▶ _RECORDS TO PROCESS_

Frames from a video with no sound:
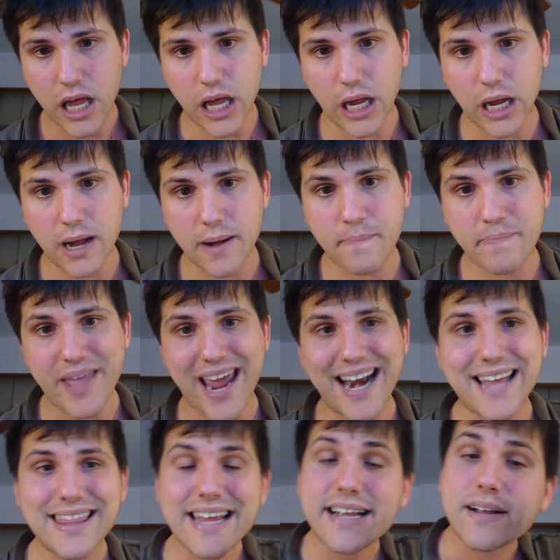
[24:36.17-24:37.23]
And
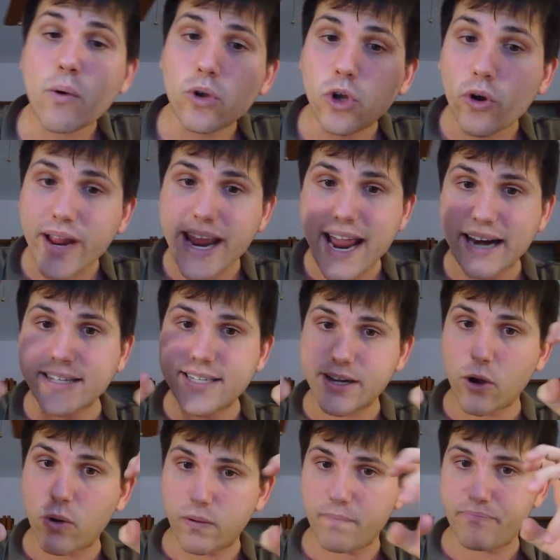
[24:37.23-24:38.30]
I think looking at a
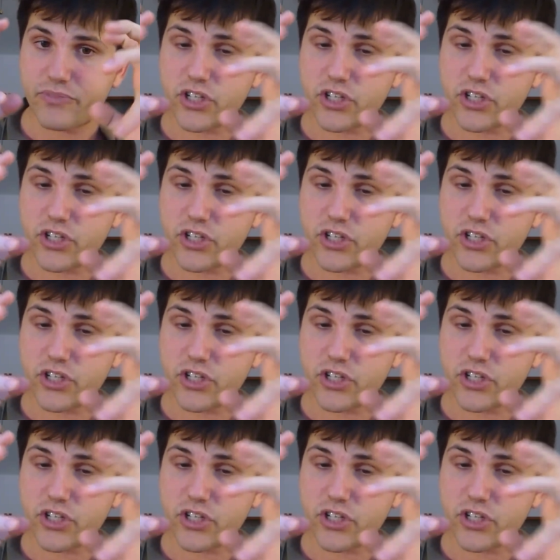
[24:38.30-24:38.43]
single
...
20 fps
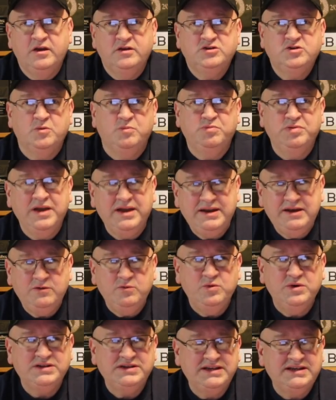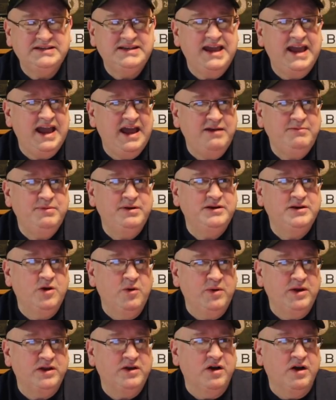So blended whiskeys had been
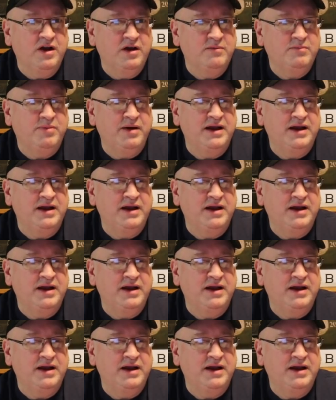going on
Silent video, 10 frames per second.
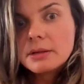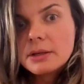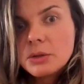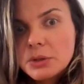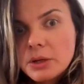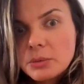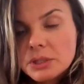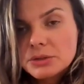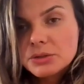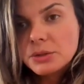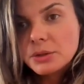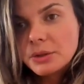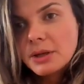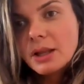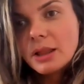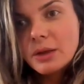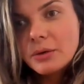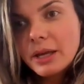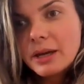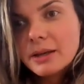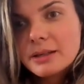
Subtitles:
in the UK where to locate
==
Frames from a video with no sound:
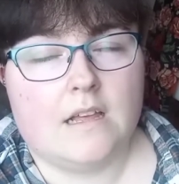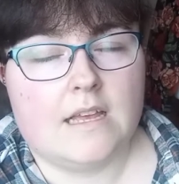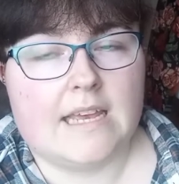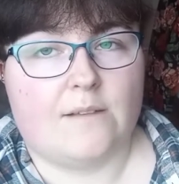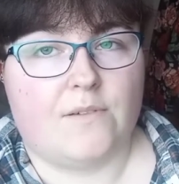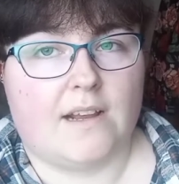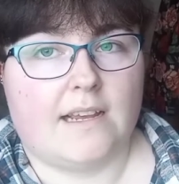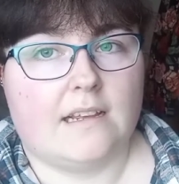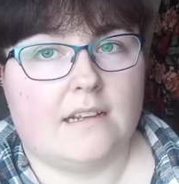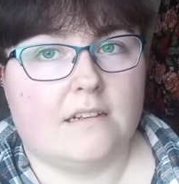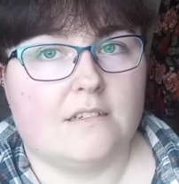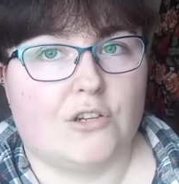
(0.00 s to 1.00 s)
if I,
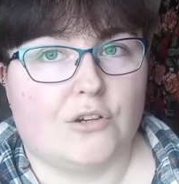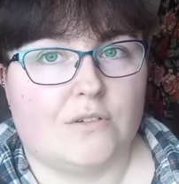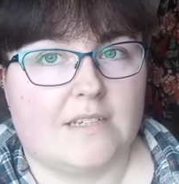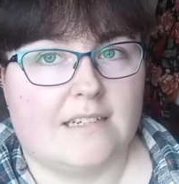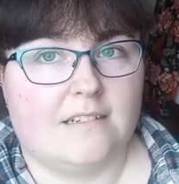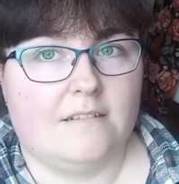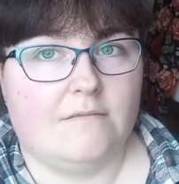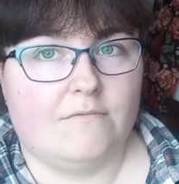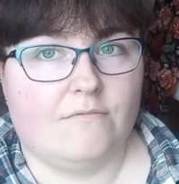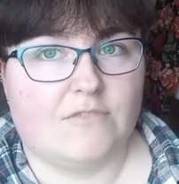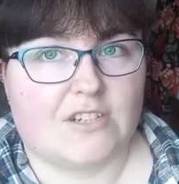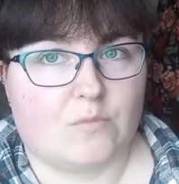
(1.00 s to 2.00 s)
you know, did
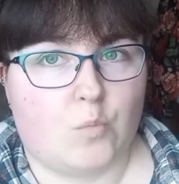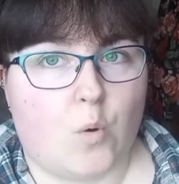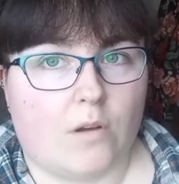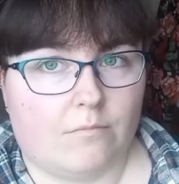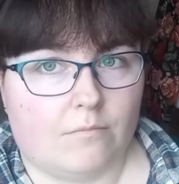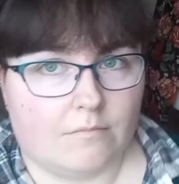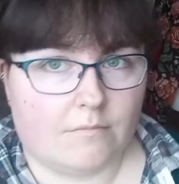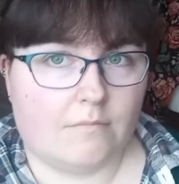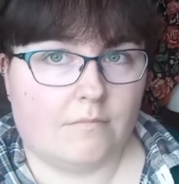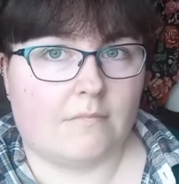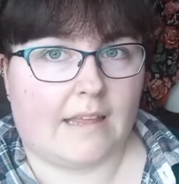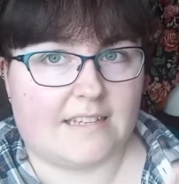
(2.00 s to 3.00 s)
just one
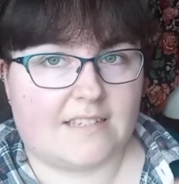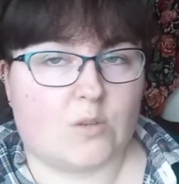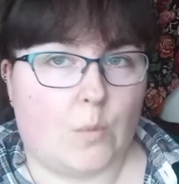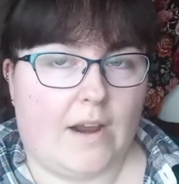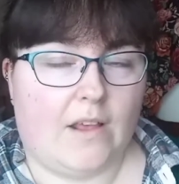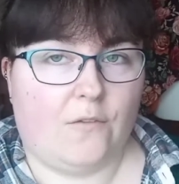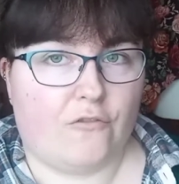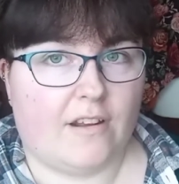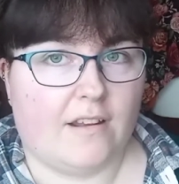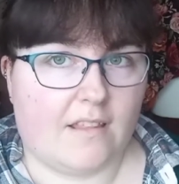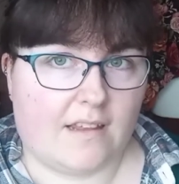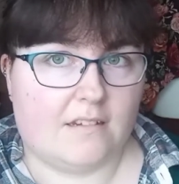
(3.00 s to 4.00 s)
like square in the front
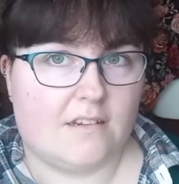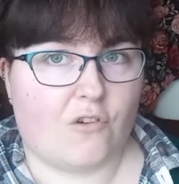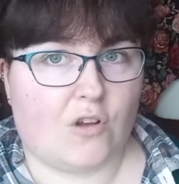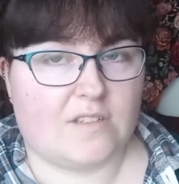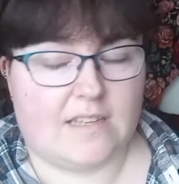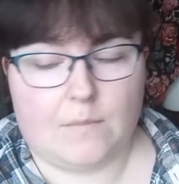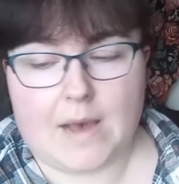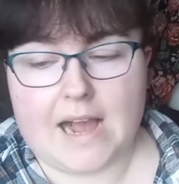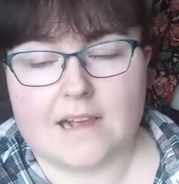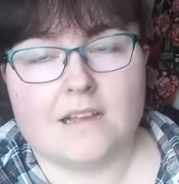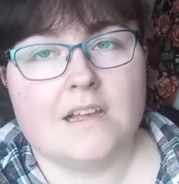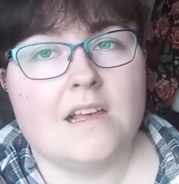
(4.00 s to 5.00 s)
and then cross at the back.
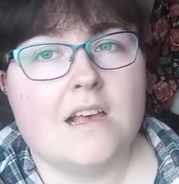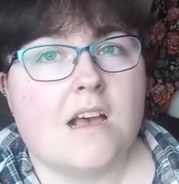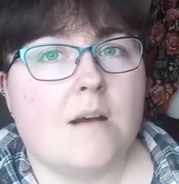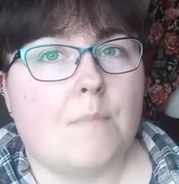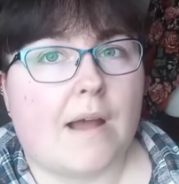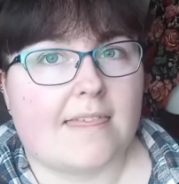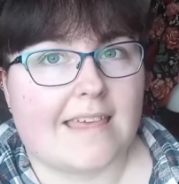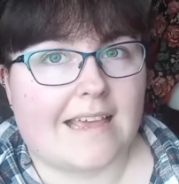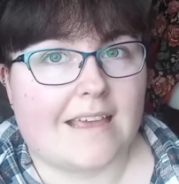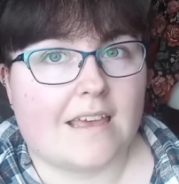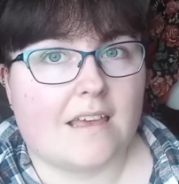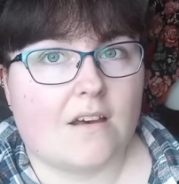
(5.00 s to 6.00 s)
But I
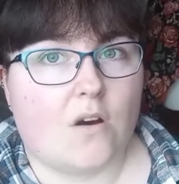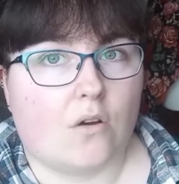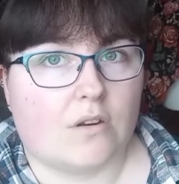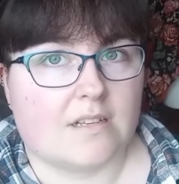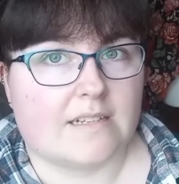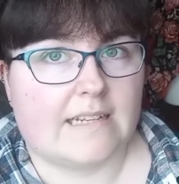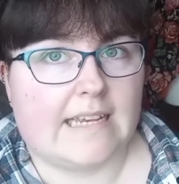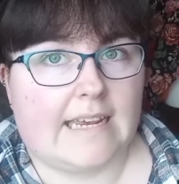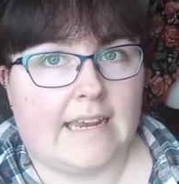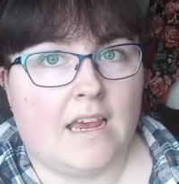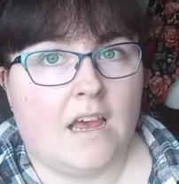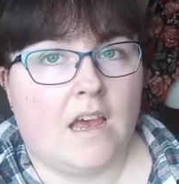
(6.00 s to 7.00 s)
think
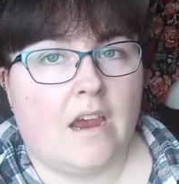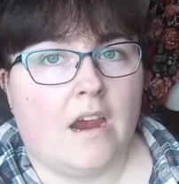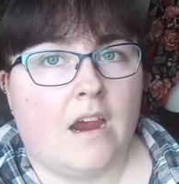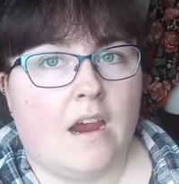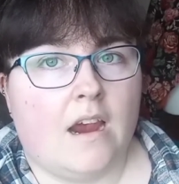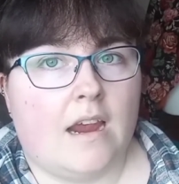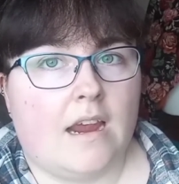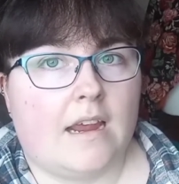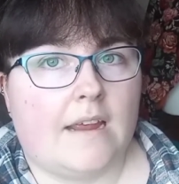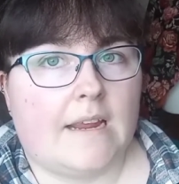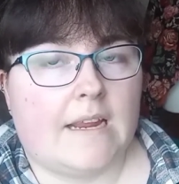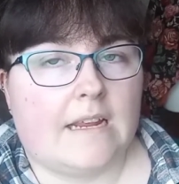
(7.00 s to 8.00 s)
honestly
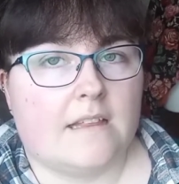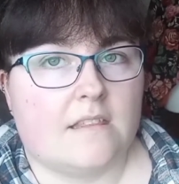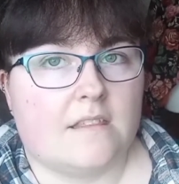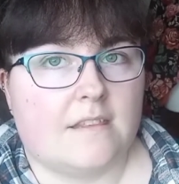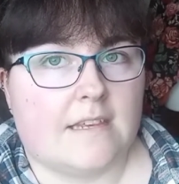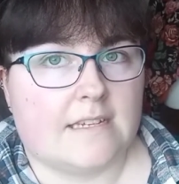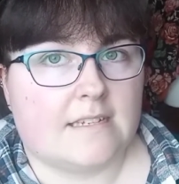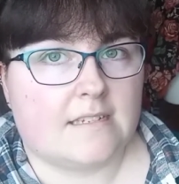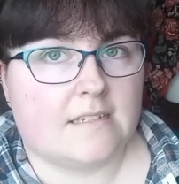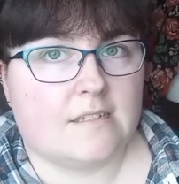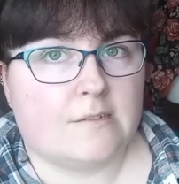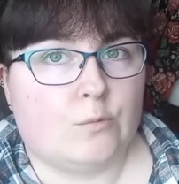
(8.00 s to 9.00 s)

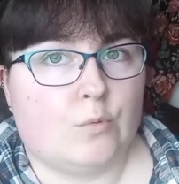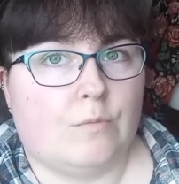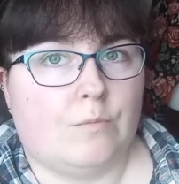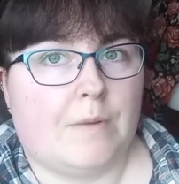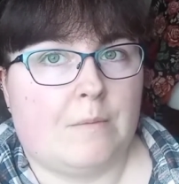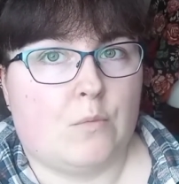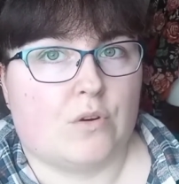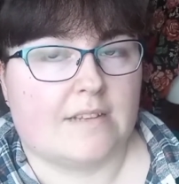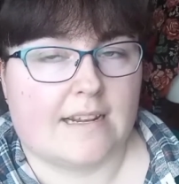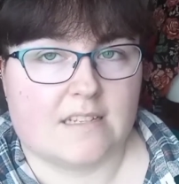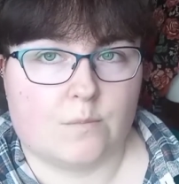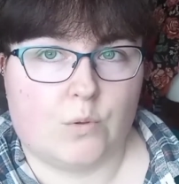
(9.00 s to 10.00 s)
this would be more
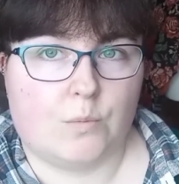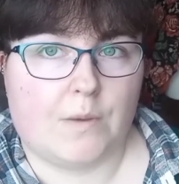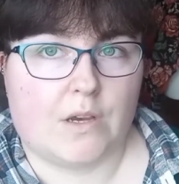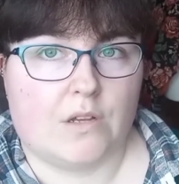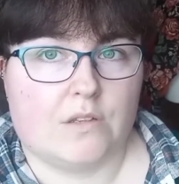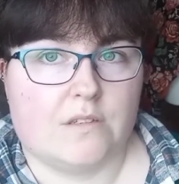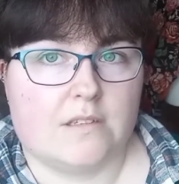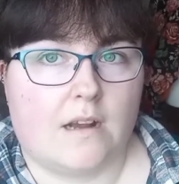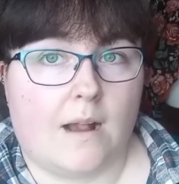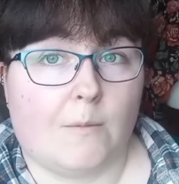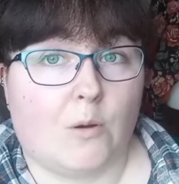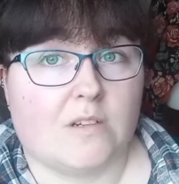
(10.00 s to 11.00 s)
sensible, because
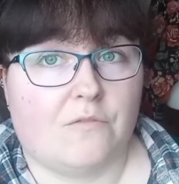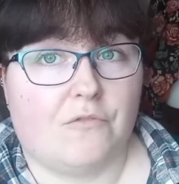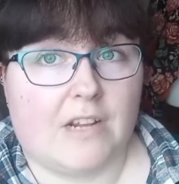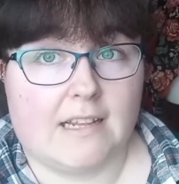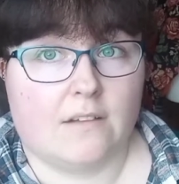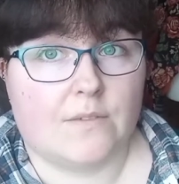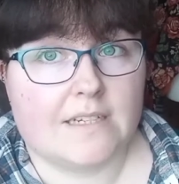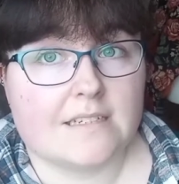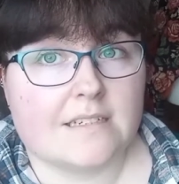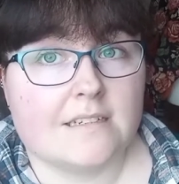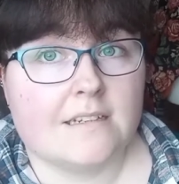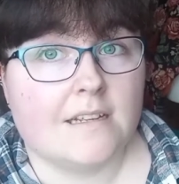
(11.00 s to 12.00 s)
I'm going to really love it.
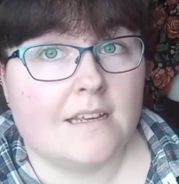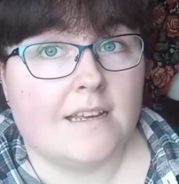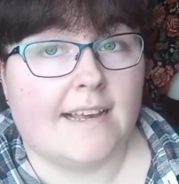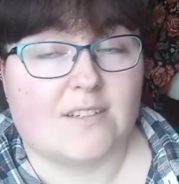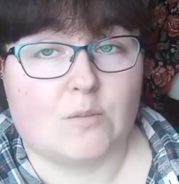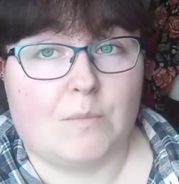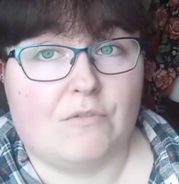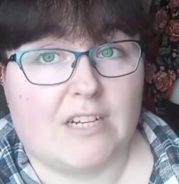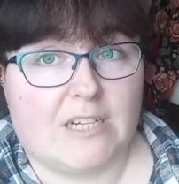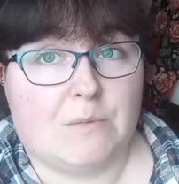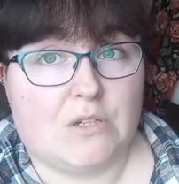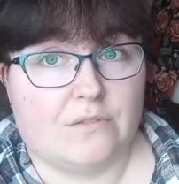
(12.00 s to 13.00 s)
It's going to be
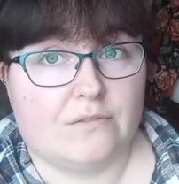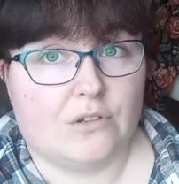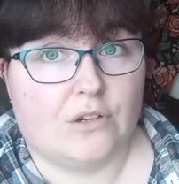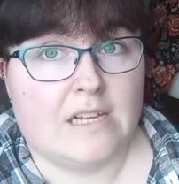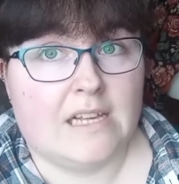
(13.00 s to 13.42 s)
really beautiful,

▶ _TASK INSTRUCTIONS_
Give back exactly the lines above from the one with "(1.00 s to 2.00 s)" through the one with "(8.00 s to 9.00 s)", both included. Pictures don't belong in the copy.

▶ _WRITTEN REPLY_
(1.00 s to 2.00 s)
you know, did
(2.00 s to 3.00 s)
just one
(3.00 s to 4.00 s)
like square in the front
(4.00 s to 5.00 s)
and then cross at the back.
(5.00 s to 6.00 s)
But I
(6.00 s to 7.00 s)
think
(7.00 s to 8.00 s)
honestly
(8.00 s to 9.00 s)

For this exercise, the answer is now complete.